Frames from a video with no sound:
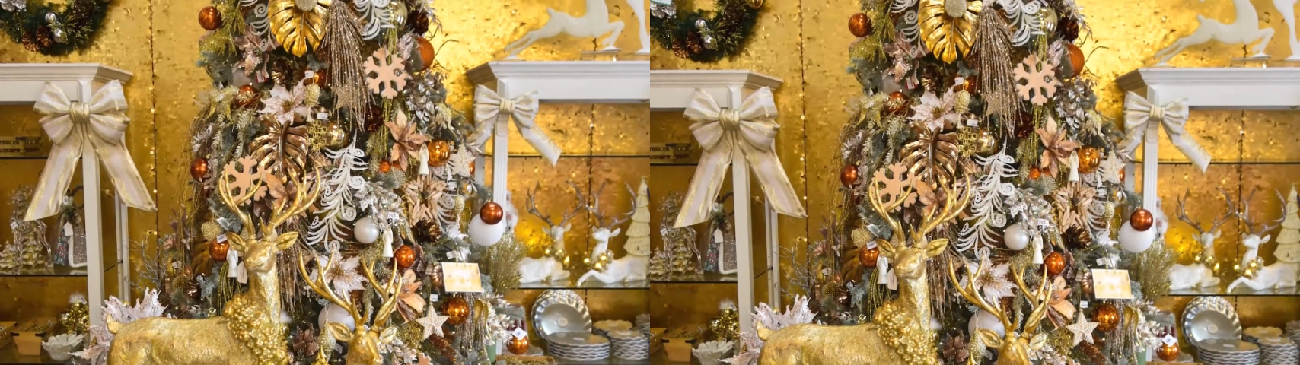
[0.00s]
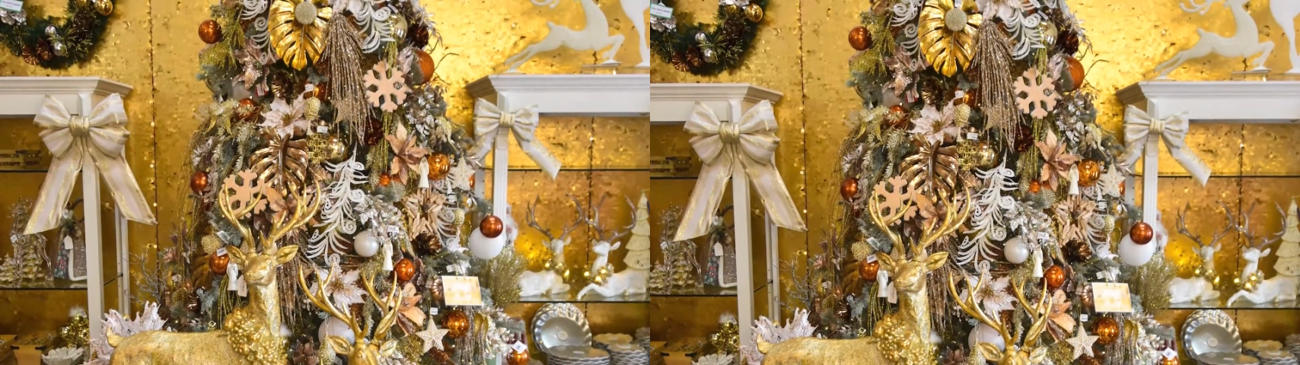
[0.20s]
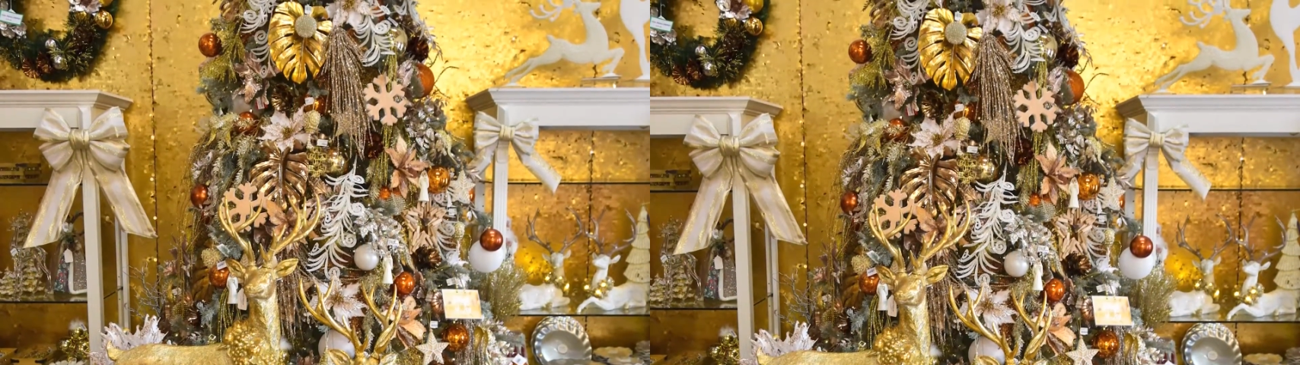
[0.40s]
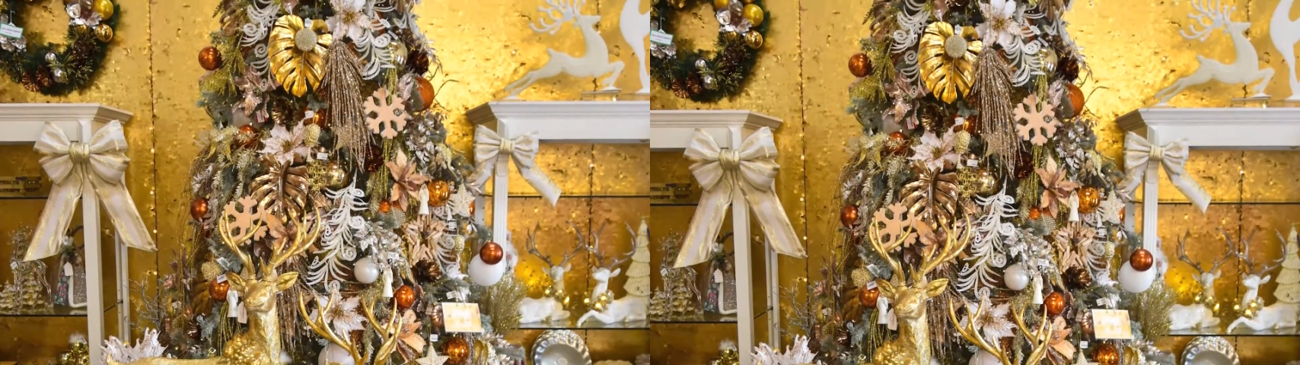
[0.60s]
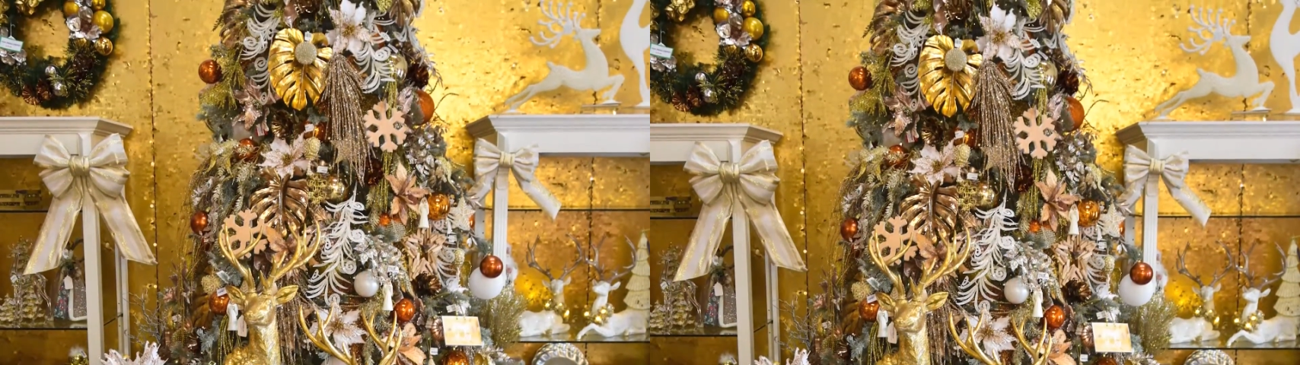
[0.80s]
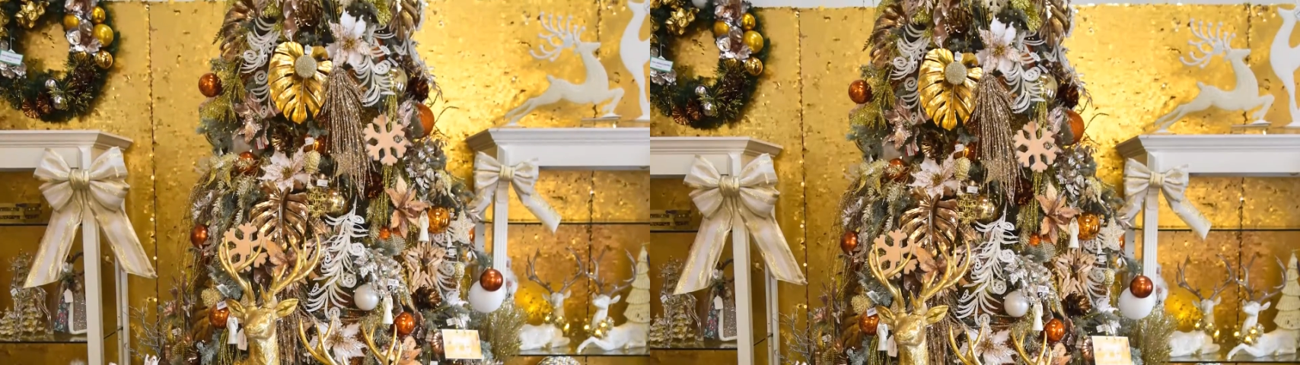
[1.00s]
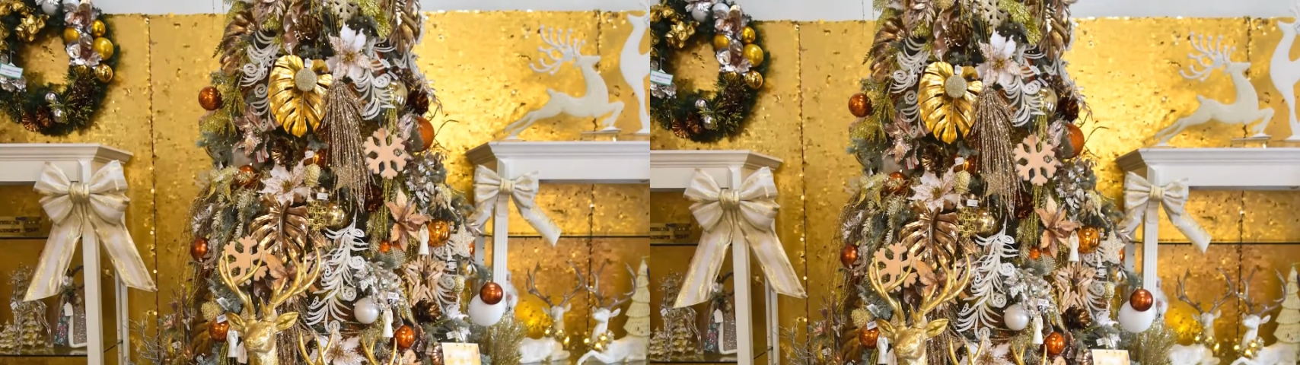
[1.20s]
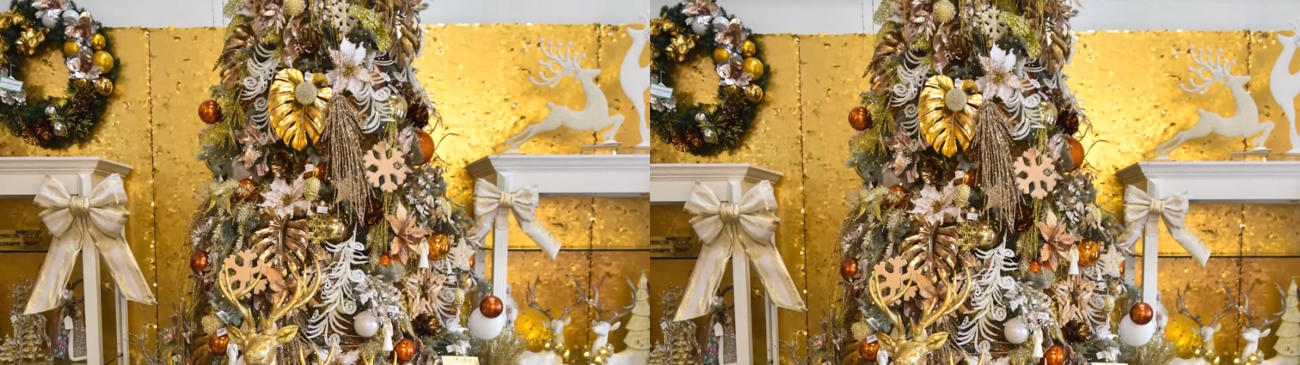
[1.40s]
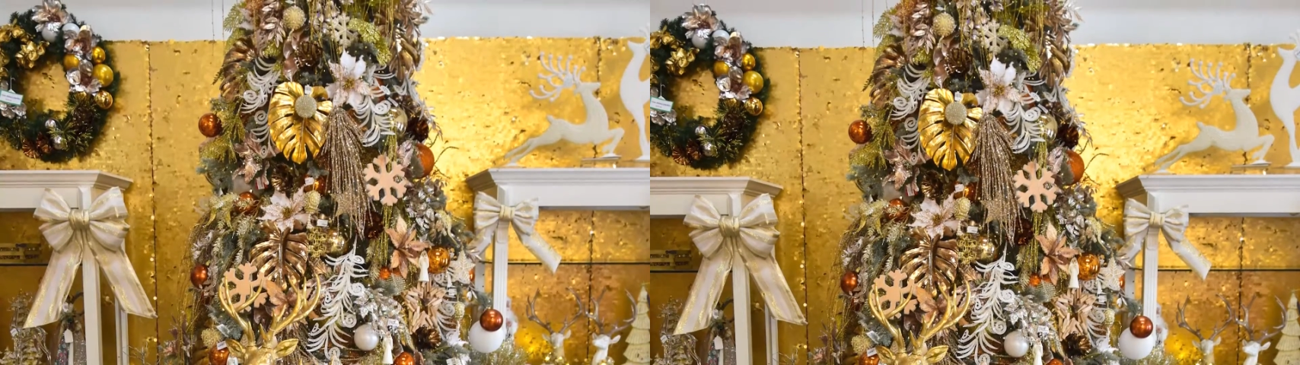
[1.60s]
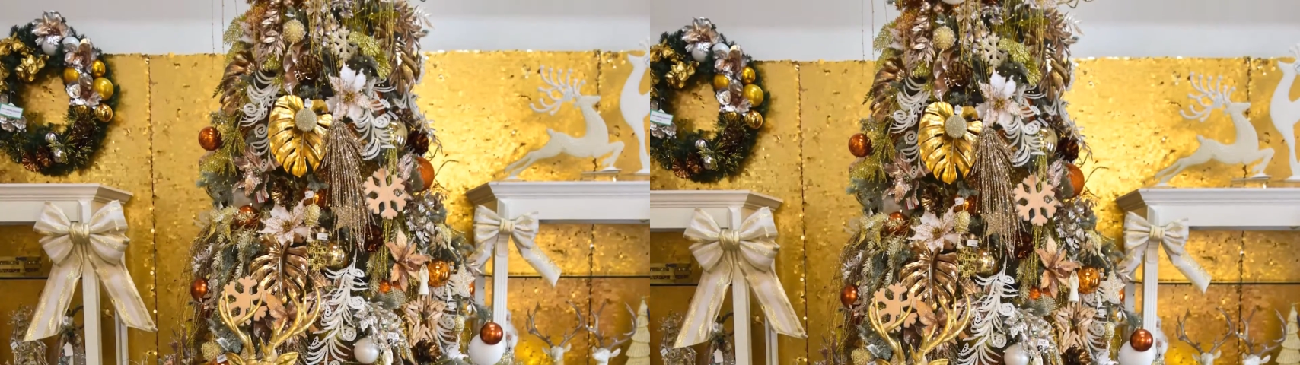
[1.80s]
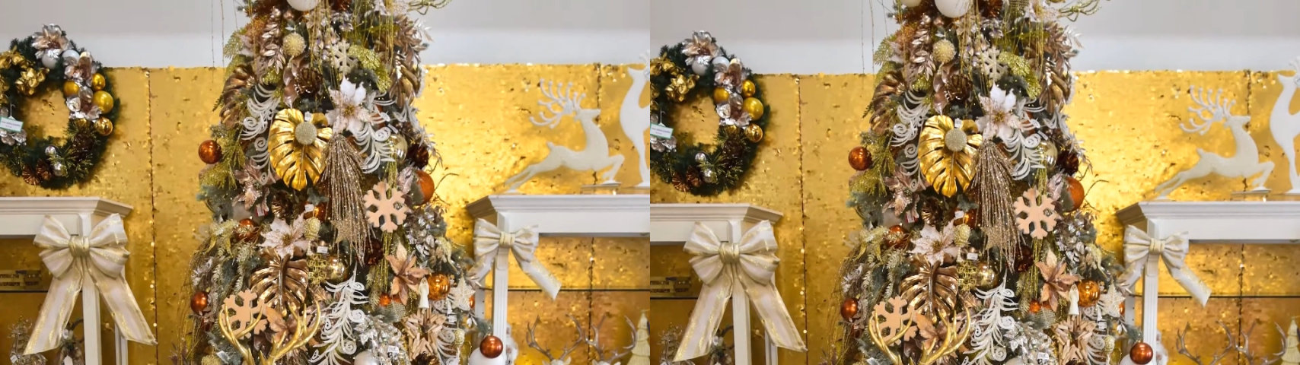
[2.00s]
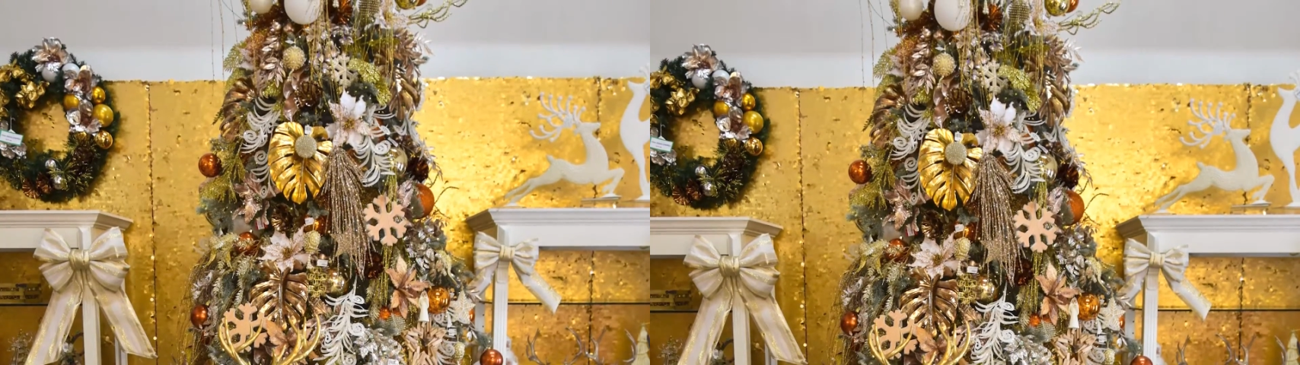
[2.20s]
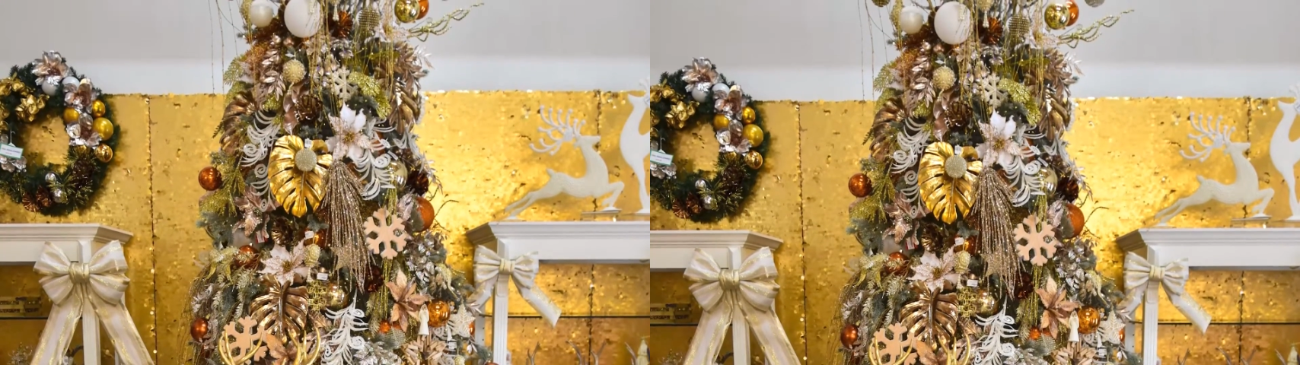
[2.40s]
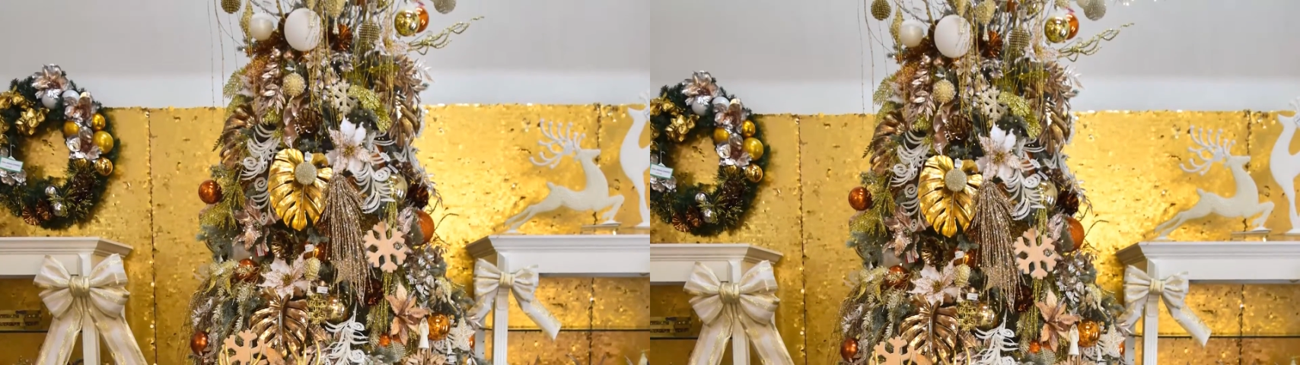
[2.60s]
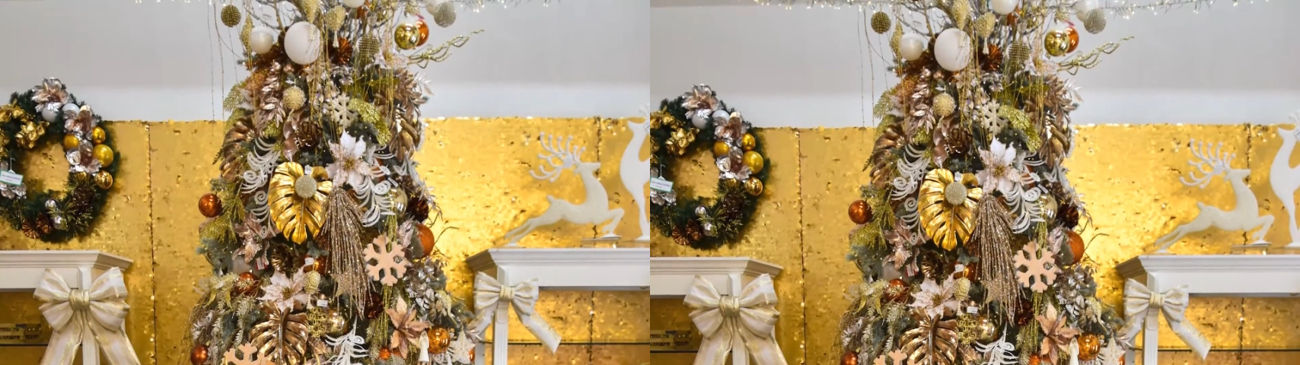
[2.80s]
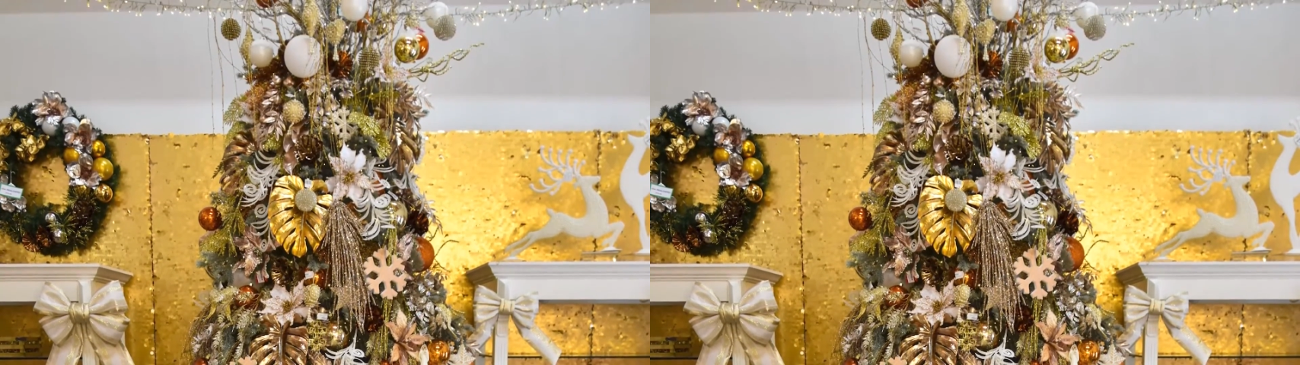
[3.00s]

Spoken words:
Nobody's mouth can be seen.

* * * * * * * * *

[Exercise requirements]
Give the data again exactly as written, with all pictures left out.

[Solution for this problem]
Frames from a video with no sound:
[0.00s]
[0.20s]
[0.40s]
[0.60s]
[0.80s]
[1.00s]
[1.20s]
[1.40s]
[1.60s]
[1.80s]
[2.00s]
[2.20s]
[2.40s]
[2.60s]
[2.80s]
[3.00s]

Spoken words:
Nobody's mouth can be seen.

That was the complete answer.